Economia e Finanza

Il Sole 24 Ore

• 7 novembre 2021 •

Testo di Maximiliam Cellino

Risparmio, l’anno migliore di sempre è figlio anche del caro-commissioni

Nei primi nove mesi del 2021 le Sgr italiane hanno applicato sui propri prodotti oneri ricorrenti per l’1,46%, il 50% in più rispetto alle top 30 del Continente

Sono da record i bilanci che le principali società del risparmio gestito italiane stanno presentando al pubblico proprio in queste settimane. Per molte di loro il 2021 sarà probabilmente l’anno migliore di sempre: merito certo della loro capacità di cavalcare una situazione favorevole che sui mercati finanziari si protrae ormai da tempo, ma anche della continua crescita della voce che riguarda i ricavi da commissioni sui fondi collocati presso la clientela. Queste ultime, in particolare, restano decisamente elevate rispetto alla media europea, oltre il 50% in più, anche quando si guarda alle sole voci ricorrenti e si escludono le discusse commissioni di incentivo o performance.

Il numeri studiati da Tosetti Value

A testimoniarlo sono le cifre raccolte nel consueto rapporto trimestrale elaborato dal centro studi di Tosetti Value, uno dei principali Multi-Family office in Europa, che Il Sole 24 Ore è in grado di anticipare e che passa in rassegna le performance e i costi di tutti i prodotti Ucits distribuiti in almeno un Paese europeo, classificati long-term fund, attivi e passivi (con esclusione degli Etf), gestiti dalle prime 250 società per attivi.
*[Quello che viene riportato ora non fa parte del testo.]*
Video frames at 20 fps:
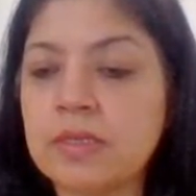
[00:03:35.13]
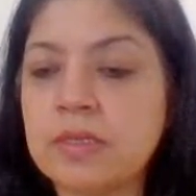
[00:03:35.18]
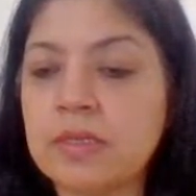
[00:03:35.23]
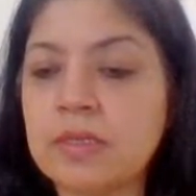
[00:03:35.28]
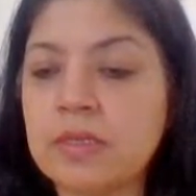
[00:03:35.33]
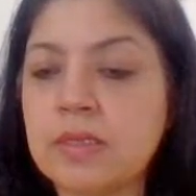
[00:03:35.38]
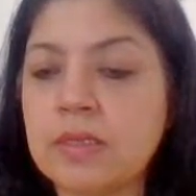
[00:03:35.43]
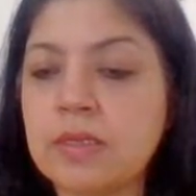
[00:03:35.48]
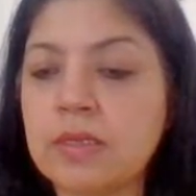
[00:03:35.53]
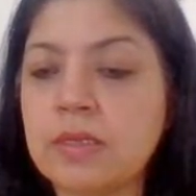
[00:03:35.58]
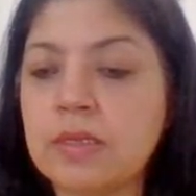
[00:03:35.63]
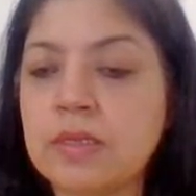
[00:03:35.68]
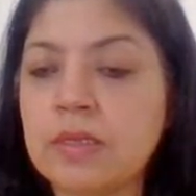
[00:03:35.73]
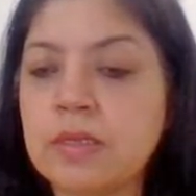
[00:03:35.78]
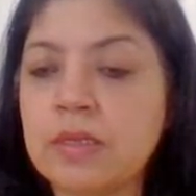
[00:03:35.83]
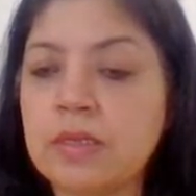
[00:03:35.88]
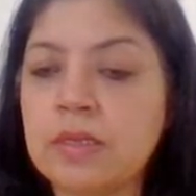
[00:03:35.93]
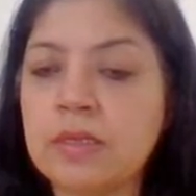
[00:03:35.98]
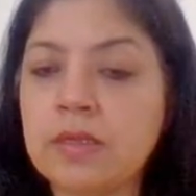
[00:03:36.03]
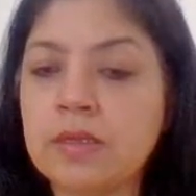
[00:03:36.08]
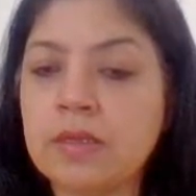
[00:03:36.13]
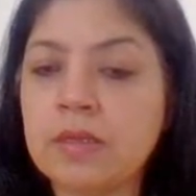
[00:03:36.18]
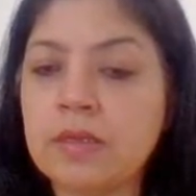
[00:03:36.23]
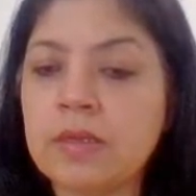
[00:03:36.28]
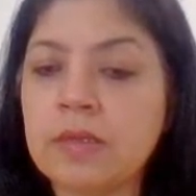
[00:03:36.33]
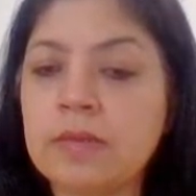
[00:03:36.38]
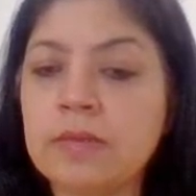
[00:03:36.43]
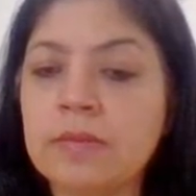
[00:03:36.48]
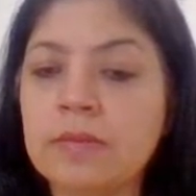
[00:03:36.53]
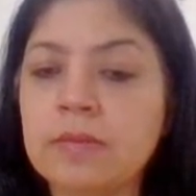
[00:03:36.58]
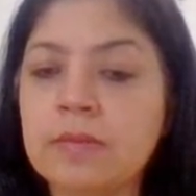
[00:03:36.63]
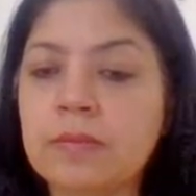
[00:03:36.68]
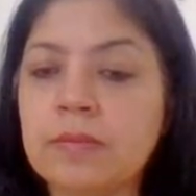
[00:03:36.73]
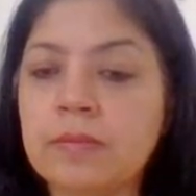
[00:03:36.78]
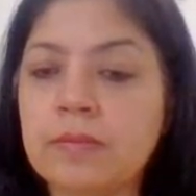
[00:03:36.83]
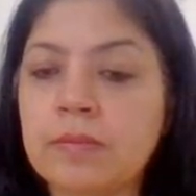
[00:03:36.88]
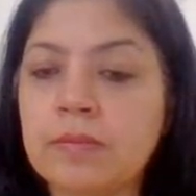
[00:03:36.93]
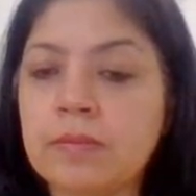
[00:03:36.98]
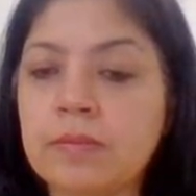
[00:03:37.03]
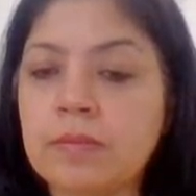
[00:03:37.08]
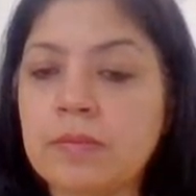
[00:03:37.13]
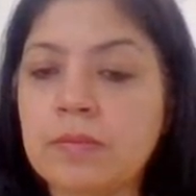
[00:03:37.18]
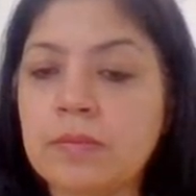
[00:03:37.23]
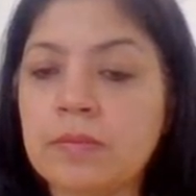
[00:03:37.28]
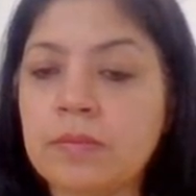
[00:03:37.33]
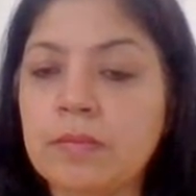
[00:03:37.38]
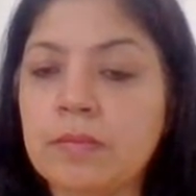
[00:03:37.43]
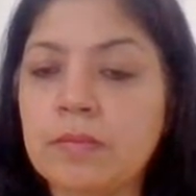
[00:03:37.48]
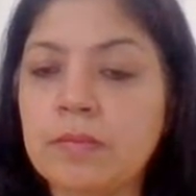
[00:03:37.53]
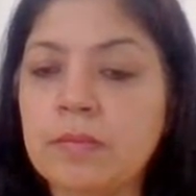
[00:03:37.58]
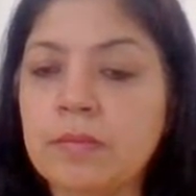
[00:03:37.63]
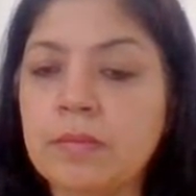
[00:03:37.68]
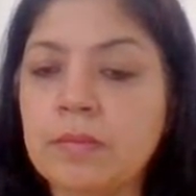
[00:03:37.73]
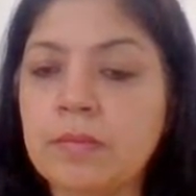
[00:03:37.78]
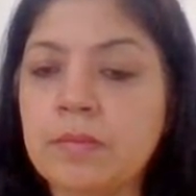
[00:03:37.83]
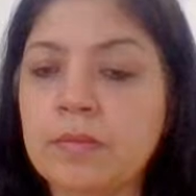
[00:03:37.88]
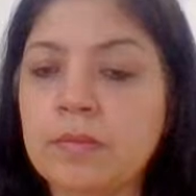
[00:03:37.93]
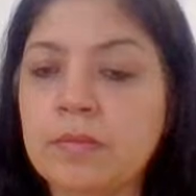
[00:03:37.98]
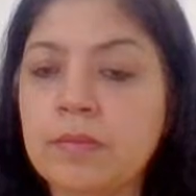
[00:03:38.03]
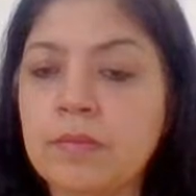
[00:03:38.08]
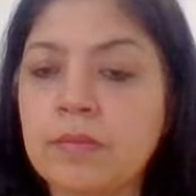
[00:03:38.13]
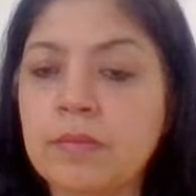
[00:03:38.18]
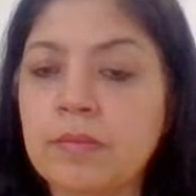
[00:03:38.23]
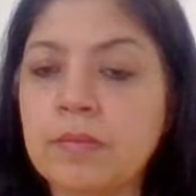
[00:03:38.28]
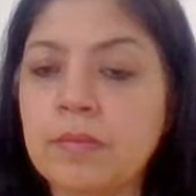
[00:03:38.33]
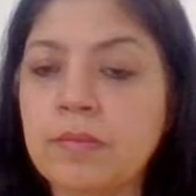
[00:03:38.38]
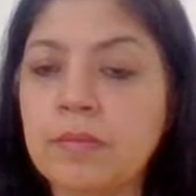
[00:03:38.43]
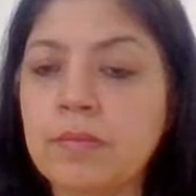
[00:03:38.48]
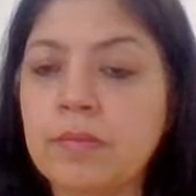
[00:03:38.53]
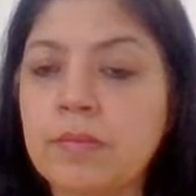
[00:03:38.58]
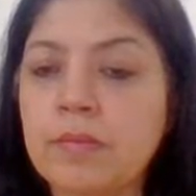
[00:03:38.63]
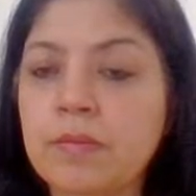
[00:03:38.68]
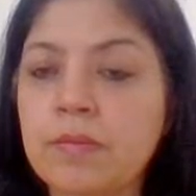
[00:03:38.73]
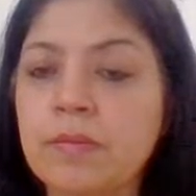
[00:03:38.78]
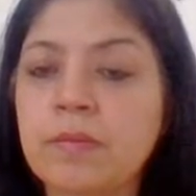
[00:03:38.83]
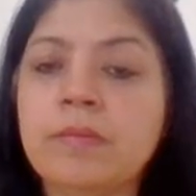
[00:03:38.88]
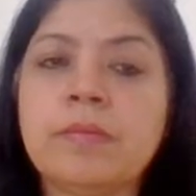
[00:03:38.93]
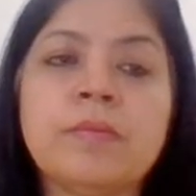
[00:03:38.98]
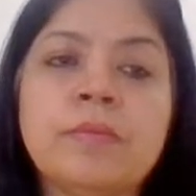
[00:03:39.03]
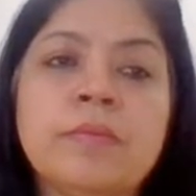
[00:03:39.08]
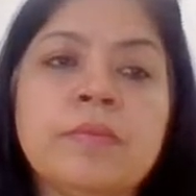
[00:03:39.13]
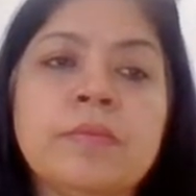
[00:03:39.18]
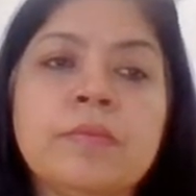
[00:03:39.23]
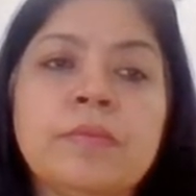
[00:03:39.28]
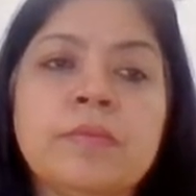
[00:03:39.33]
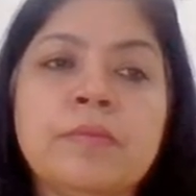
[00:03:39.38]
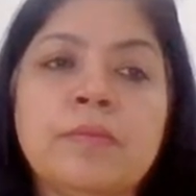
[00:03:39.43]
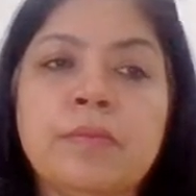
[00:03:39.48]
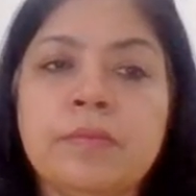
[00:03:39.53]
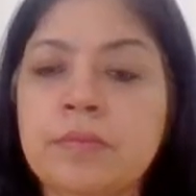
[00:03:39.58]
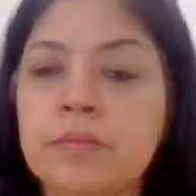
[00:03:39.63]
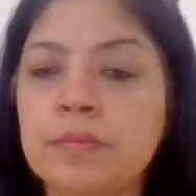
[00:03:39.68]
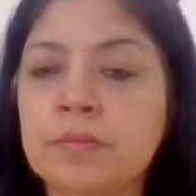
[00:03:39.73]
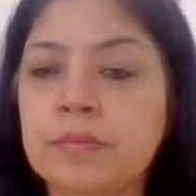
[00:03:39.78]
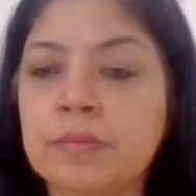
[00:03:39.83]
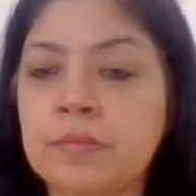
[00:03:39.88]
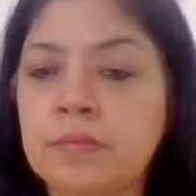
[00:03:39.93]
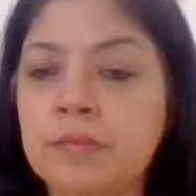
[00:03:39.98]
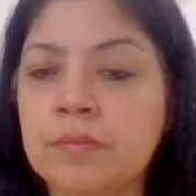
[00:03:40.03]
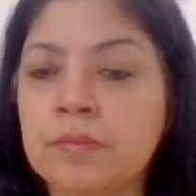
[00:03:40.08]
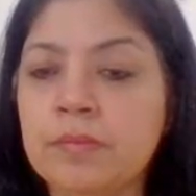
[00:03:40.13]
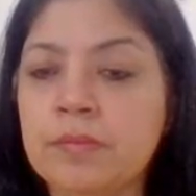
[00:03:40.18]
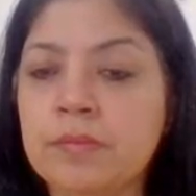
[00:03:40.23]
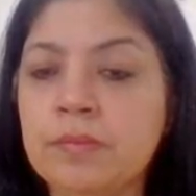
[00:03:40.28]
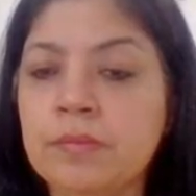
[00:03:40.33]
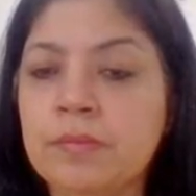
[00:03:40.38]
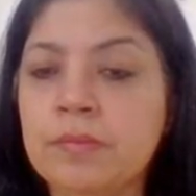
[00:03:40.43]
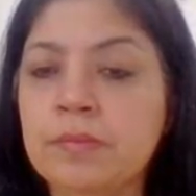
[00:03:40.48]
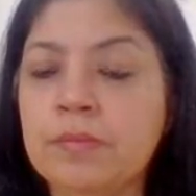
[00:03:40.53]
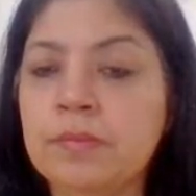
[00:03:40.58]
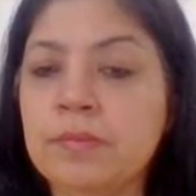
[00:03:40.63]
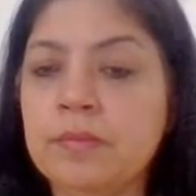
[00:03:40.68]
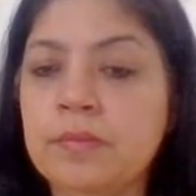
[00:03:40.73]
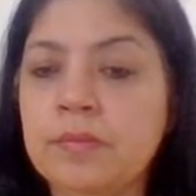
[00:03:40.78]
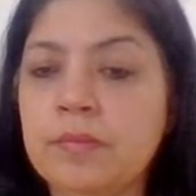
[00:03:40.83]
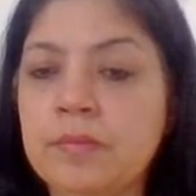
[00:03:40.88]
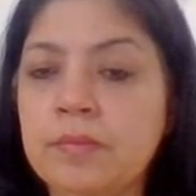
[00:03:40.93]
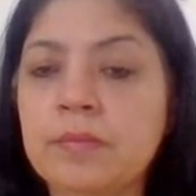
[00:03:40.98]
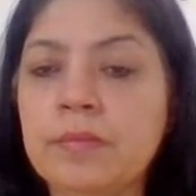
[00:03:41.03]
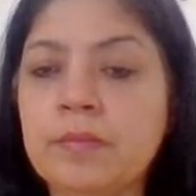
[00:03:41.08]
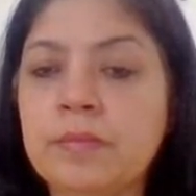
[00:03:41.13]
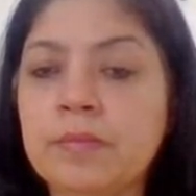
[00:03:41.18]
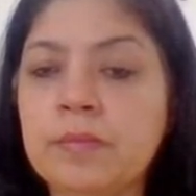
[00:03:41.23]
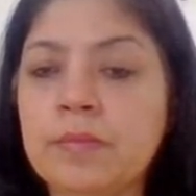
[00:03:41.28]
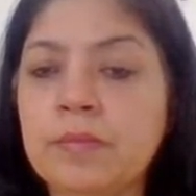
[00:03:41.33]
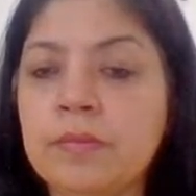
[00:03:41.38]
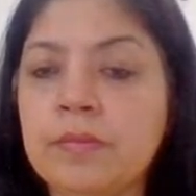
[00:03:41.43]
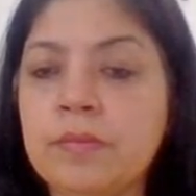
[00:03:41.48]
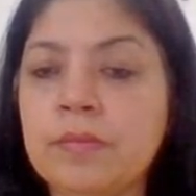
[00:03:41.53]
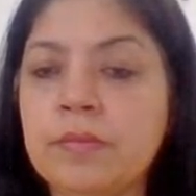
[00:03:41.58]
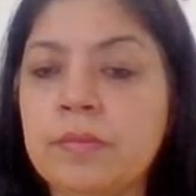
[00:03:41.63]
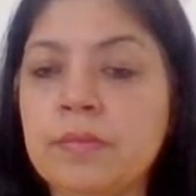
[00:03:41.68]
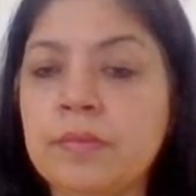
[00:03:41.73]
[no speech]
Nei primi nove mesi dell’anno, gli stessi fotografati dall’andamento degli utili appena ricordato, gli strumenti che le prime dieci Sgr del nostro Paese hanno collocato presso i risparmiatori si sono infatti visti applicare in media oneri ricorrenti (ongoing chargepari all’1,46%, di gran lunga superiore allo 0,96% delle top 30 del Continente.

Le ragioni dei costi più elevati…

Che le Sgr italiane registrino in modo persistente costi superiori ai concorrenti stranieri non è certo una novità – la forbice sembra anzi leggermente allargarsi, visto che lo scorso anno gli oneri si erano attestati rispettivamente all’1,43% e allo 0,99% – e si spiega con una serie di fattori tra loro correlati. «Le dimensioni relativamente ridotte non consentono loro di raggiungere le necessarie economie di scala, che permetterebbero di ampliare l’offerta in modo efficace ai fondi passivi, per natura gravati da costi più bassi, e di essere presenti con team d’investimento e tecnologia in tutte le aree geografiche e settori attraverso risorse proprie», spiega Tosetti Value, che punta il dito anche su un altro elemento.

…e quelle delle performance più ridotte

A contare è infatti anche la strategia di vendita dei fondi «che per i privati è portata a termine da consulenti remunerati tramite retrocessione di quota parte di quanto pagato dal cliente tramite le commissioni addebitate al fondo sottoscritto», aggiunge l’ufficio studi del family office. Il problema è che lo scarto sui costi nei confronti del resto d’Europa ha conseguenze significative per le tasche dei risparmiatori, perché quanto viene applicato va a incidere in misura rilevante sui rendimenti netti dei prodotti. Si spiega anche in questo modo la velocità quasi doppia alla quale continuano a viaggiare i fondi Europei, che da inizio anno garantiscono un guadagno medio dell’8,3% contro il 4,2% dei prodotti di casa nostra.

Parte di questo divario dipende anche dalla differente allocazione dei portafogli della clientela, che in Italia continuano a rimanere sottoesposti (20,5% contro 47,6%) a quei mercati azionari che stanno trainando le performance ormai da tempo ed è quindi difficilmente colmabile, almeno nell’immediato. Una buona parte è invece legato proprio alla struttura commissionale più gravosa e questo risulta evidente dai confronti pluriennali.

Il bilancio a lungo termine

Nei quasi 4 anni che decorrono dal gennaio 2018, mese a partire dal quale avvengono le rilevazioni di Tosetti Value, 100 euro investiti nei fondi italiani si sarebbero trasformati in un ammontare tra i 103,6 e i 113 euro. Valori comunque inferiori a quanto ottenibile impiegando il denaro in una delle Top30 estere, fra le quali svetta Morgan Stanley con 147 euro, ma si trovano anche altri colossi del calibro di BlackRock, Jp Morgan, Vanguard e Fidelity, con montanti vicini a 130. Il tutto, e questa è la nota più dolente per i risparmiatori, a fronte di oneri ricorrenti cumulati che superano in alcuni casi l’8% e vanno quindi a mangiarsi gran parte della performance.